From: Fort Collins CO
Dec 1, 2013
|I did an interesting variation above the first tree. Head left to a ramp system that turns into a hanging dihedral. The ramp slowing disppears until the crux bulge (5.6). It is very exposed with good rock (poor pro).|
By Daniel H. Bryant
From: Colorado Springs, CO
Dec 7, 2014
|Entered onto this route at the large tree mid-way, we took Kamikaze straight up to it. We connected the top of the first 70m pitch of Kamikaze to the big tree via a 70m pitch. If you decide to try this, be careful cause there are weak/decomposing flakes along this pitch (easy climbing but sketchy rock), 2/3 along this pitch is a bulge, I went left and it felt 5.6ish, the right looked a bit harder.|
By Andres Fernandez
From: Boulder, Colorado
Jul 27, 2015
rating: 5.4 4a 12 IV 10 VD 3c
Just to the right of Hubris, which I've never done.

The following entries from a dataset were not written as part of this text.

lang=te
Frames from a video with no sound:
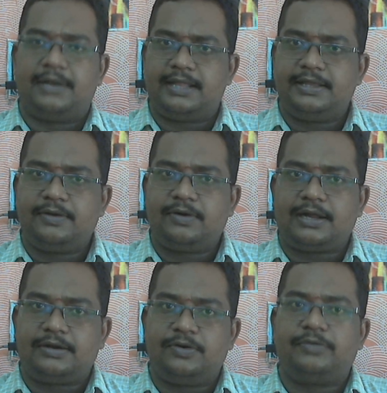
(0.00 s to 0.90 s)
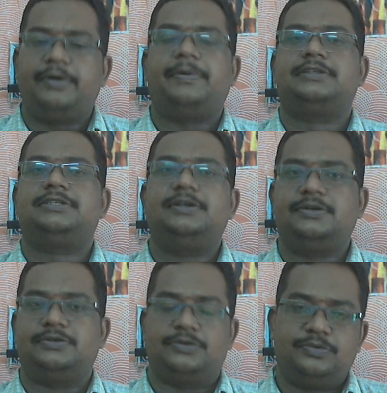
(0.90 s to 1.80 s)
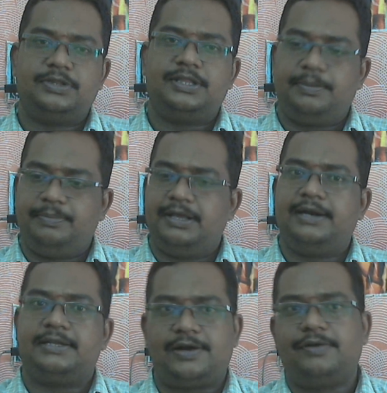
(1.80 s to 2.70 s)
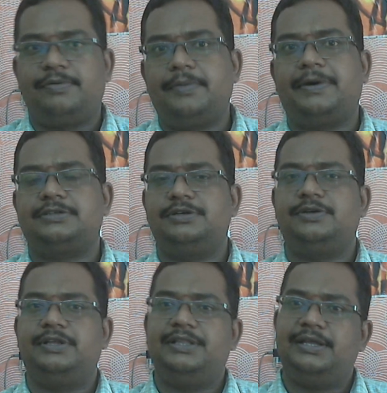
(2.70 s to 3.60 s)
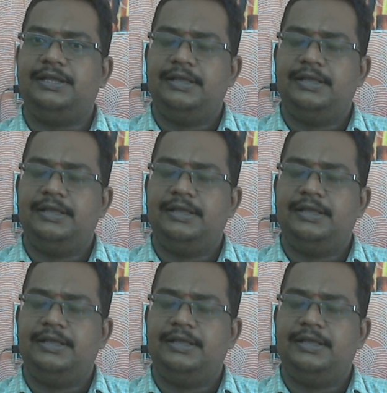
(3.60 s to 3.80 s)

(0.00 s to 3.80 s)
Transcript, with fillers: నా దగ్గర ఒక ట్వంటీ ఫైవ్ పర్సెంట్ ఉంది మిగిలిన సెవెంటీ ఫైవ్ పర్సెంట్ ఇది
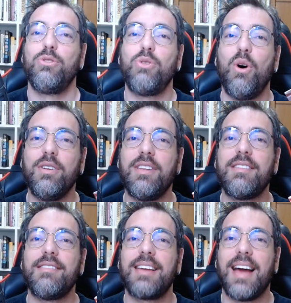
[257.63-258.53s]
Todas
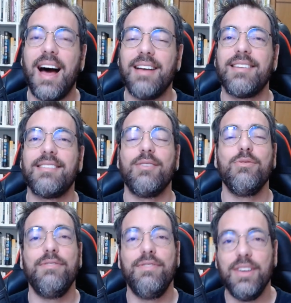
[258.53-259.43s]
as casas são
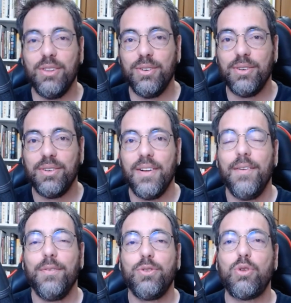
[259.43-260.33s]
de vidro.
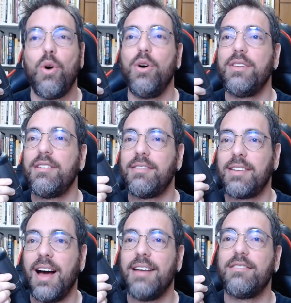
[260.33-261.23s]
Todas as
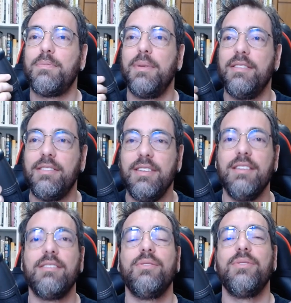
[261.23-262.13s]
casas
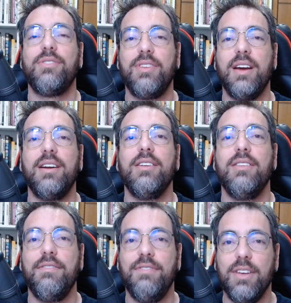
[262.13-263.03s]
precisam ser
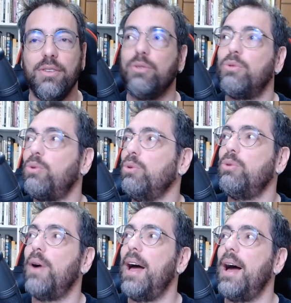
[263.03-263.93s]
de vidro.
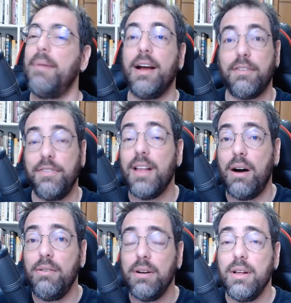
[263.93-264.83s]
Tudo é aberto.
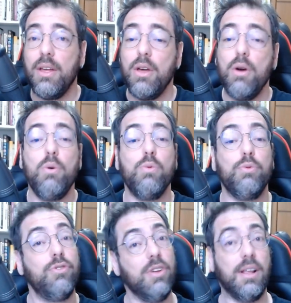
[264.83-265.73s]
Afinal, um
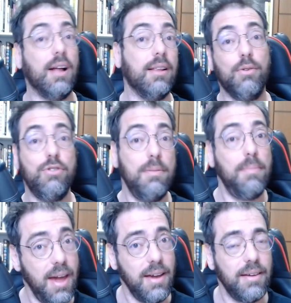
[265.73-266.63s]
cidadão de
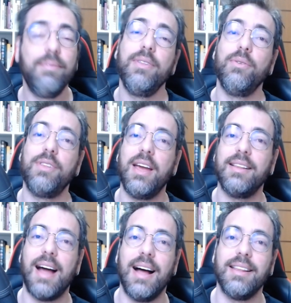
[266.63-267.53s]
bem não tem
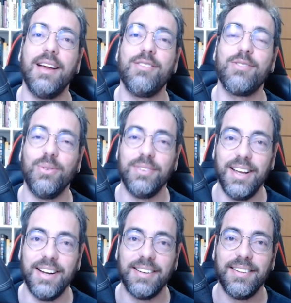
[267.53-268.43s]
nada a
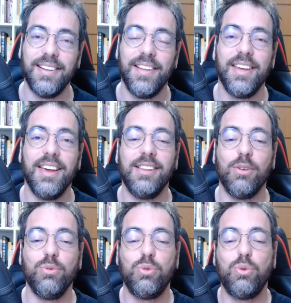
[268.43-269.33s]
esconder.
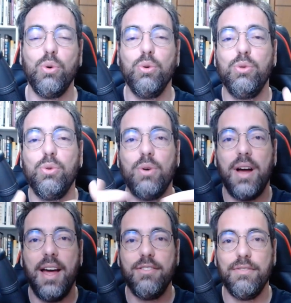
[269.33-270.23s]
Então tudo
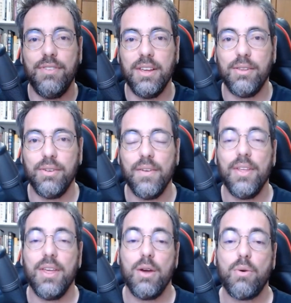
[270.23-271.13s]
é de vidro,
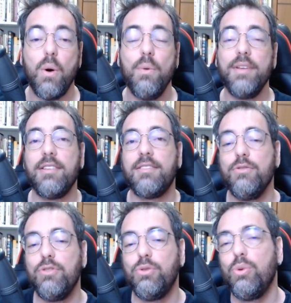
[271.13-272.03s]
com exceção
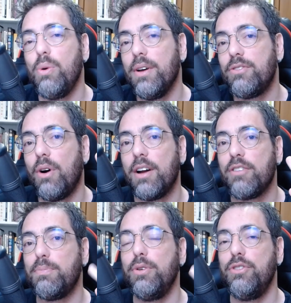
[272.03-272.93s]
de duas
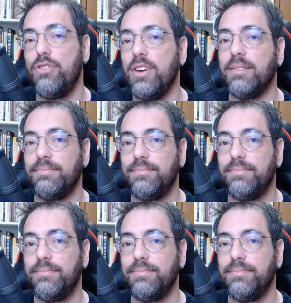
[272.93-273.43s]
horas por dia,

1st pitch goes up 4th class gully and then takes a left toward the first set of trees. You'll use half a rope length. 5.3.
2nd pitch follows the ramp/dihedral and could be 5.3/5.4. Not a lot of areas to place protection. That ends at the big tree. The crux is trying to place a small cam then surmount the bulge overhang.
3rd pitch is short, since there can be horrible rope drag if you go up and left to where you then downclimb and then go to the last saddle before the top. I'd recommend going to just before downclimbing where you can use slings to wrap around some bomber rock tubes (mini-arches).
You can go right too for the penultimate saddle. Seemed easier than going left.
4th pitch takes you to the top, and I recommend stemming. You pass a tree and then get to easier terrain. Not great for placing protection either.